I’m using Trello for this, and I’d probably be very upset if Trello went away or (more likely) started charging for the features that I’m using. I suspect if this happens, I’ll have to look into a roll-your-own type solution that can live on my Raspberry Pi.
Here’s the thing, though; to-do lists are boring and stultifying and when set up as a task board like what you might see on Jira or Trello in, you know, a corporate environment, they look a lot like work and
huh
It turns out that running a household is a lot of work.
Key word here: “Work”. The reason the task board looks like something I might have at my job is because, no less than at my job, I need the help to stay in line and keep myself sighted in on tasks I have to do next.
So, yeah. There’s a to-do list running my brain now and, uh. Guys. Gals. Assorted internet pals. It’s pretty amazing in a low-key way.
Yes, yes, I get excited over the world’s most boring things, this is a known aspect of my personality. Yes, I’m happy to tell you I just spent the first half of my lunch break folding laundry instead of following the traditional route of “the clean clothes are in the white basket and the dirty clothes are in the green one until we switch colours next time we do laundry”.
But like… just by putting a card that says “Deal with Laundry” on the to-do list, I feel like I’ve started the task. There’s progress there. And having that card on the column I’ve helpfully labelled “Sean’s Day” is a reminder, when my brain is saccading between tasks, that this is a viable, good, and intelligent destination for my attention. And if that list is empty? There’s another list, “This week”. I can pull things across and load them up for today- or I can just do them right out of the week.
Stuff is sorted in Rough Priority Order, which is to say “I should probably work on cleaning the garage before I spend time trying out the toaster oven we were given by my parents, and both of these things should probably happen before I install the speakers in the basement ceiling”.
I’ve even got automation set up so that if something is supposed to happen on a regular basis, when I complete it, it gets cloned into the column “Finished This Week” and the original gets bounced back into the “coming up later” columns, with appropriate adjustment of due dates (Check the furnace filter? Once a quarter. Lift some weights? Every other day…)
One thing of which I am particularly proud is this: Items that are completed move to a column called, as noted above, “Finished This Week”. They live there until Sunday at 1 AM, upon which time they are archived off the list.

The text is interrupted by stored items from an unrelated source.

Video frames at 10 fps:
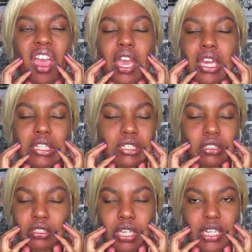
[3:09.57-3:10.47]
and just
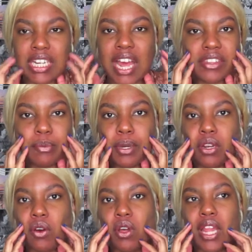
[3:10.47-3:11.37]
then I have to
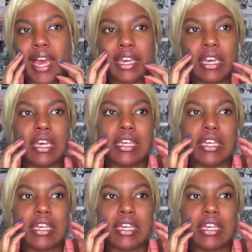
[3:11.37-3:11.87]
put on like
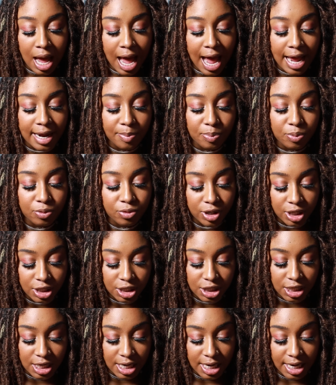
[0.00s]
"I
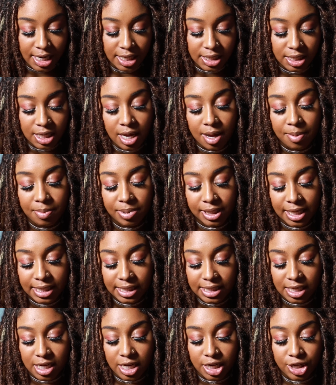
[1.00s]
appreciate
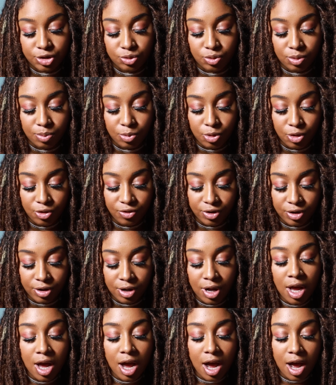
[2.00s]
Balenciaga's
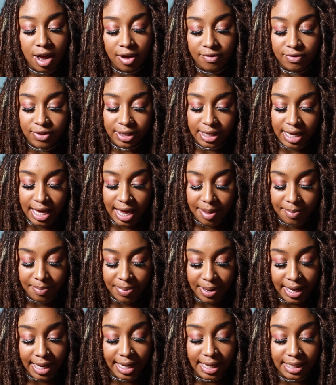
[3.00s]
removal of the
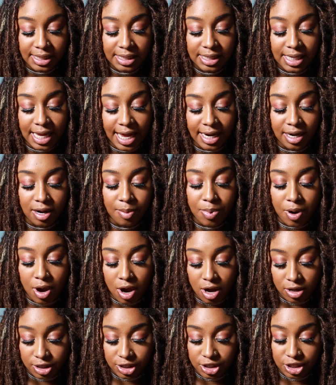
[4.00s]
campaigns and
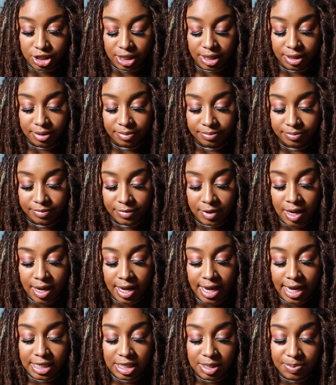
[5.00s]
apology.
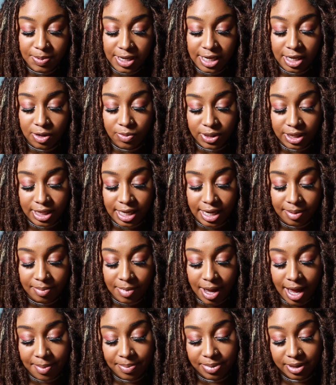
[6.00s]
In speaking with
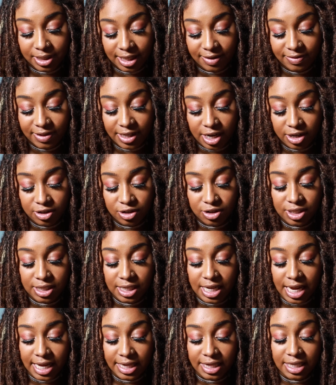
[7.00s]
them, I believe they
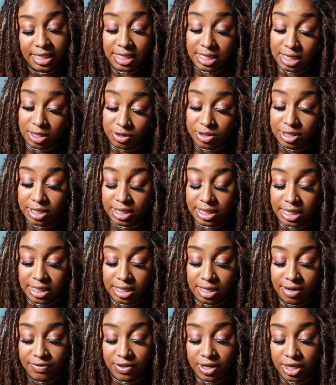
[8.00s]
understand the
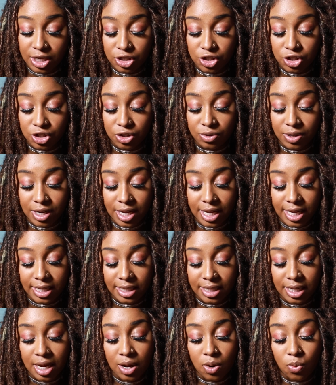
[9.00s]
seriousness of the issue
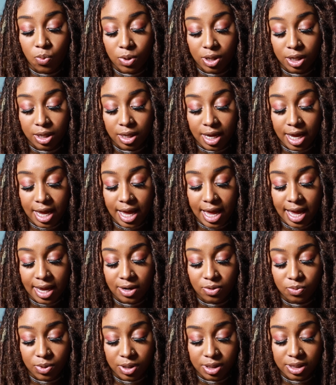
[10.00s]
and
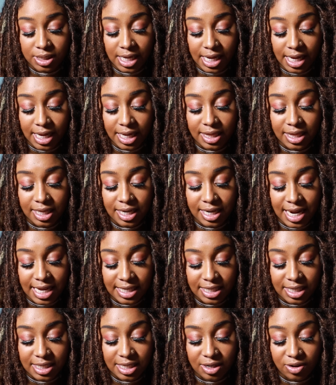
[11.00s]
will take the
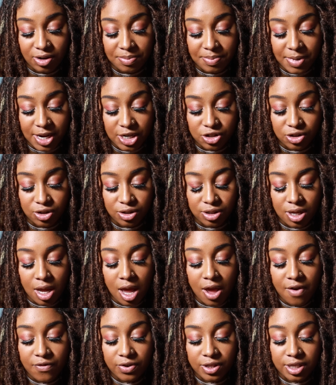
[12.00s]
necessary measures
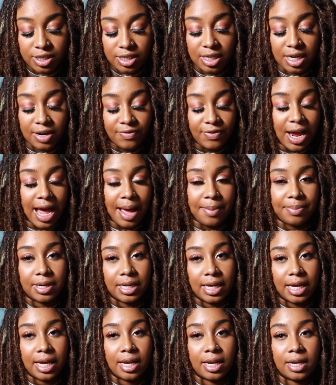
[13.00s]
for this to never happen
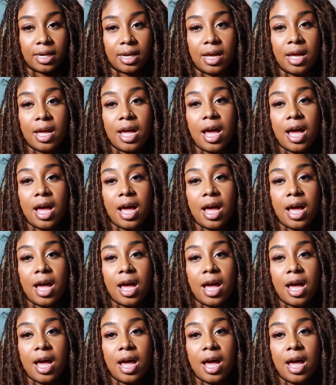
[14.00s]
again."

It’s nice, though, to be able to see things I got done this week. It’s nice when my anxieties start chanting about my worthlessness to be able to point to a list and say “No. Look- LOOK at all the things you did this week. JUST THIS WEEK you did all these things.”
Similarly, my ambition doesn’t lead me into taking on too much stuff at once and burning myself out, because I can go “Oh, hey, there’s a lot already in This Week and maybe we’ll back off, yeah?”
And I don’t even find myself spinning up new projects as much, because there’s already quite a lot in the columns for “Do This Eventually” and “Waiting on Other Tasks” (I lie, that one’s just labelled “Blocked” because I’m lazy).
This post brought to you by the Most Boring Man on Earth, who just spent half his lunch folding laundry and the other half writing a blog post. About a to-do list.
But hey, now I can put a check mark next to the “Laundry” card and watch it file itself into the “Finished This Week” column. Even being boring, that’s a nice dopamine hit.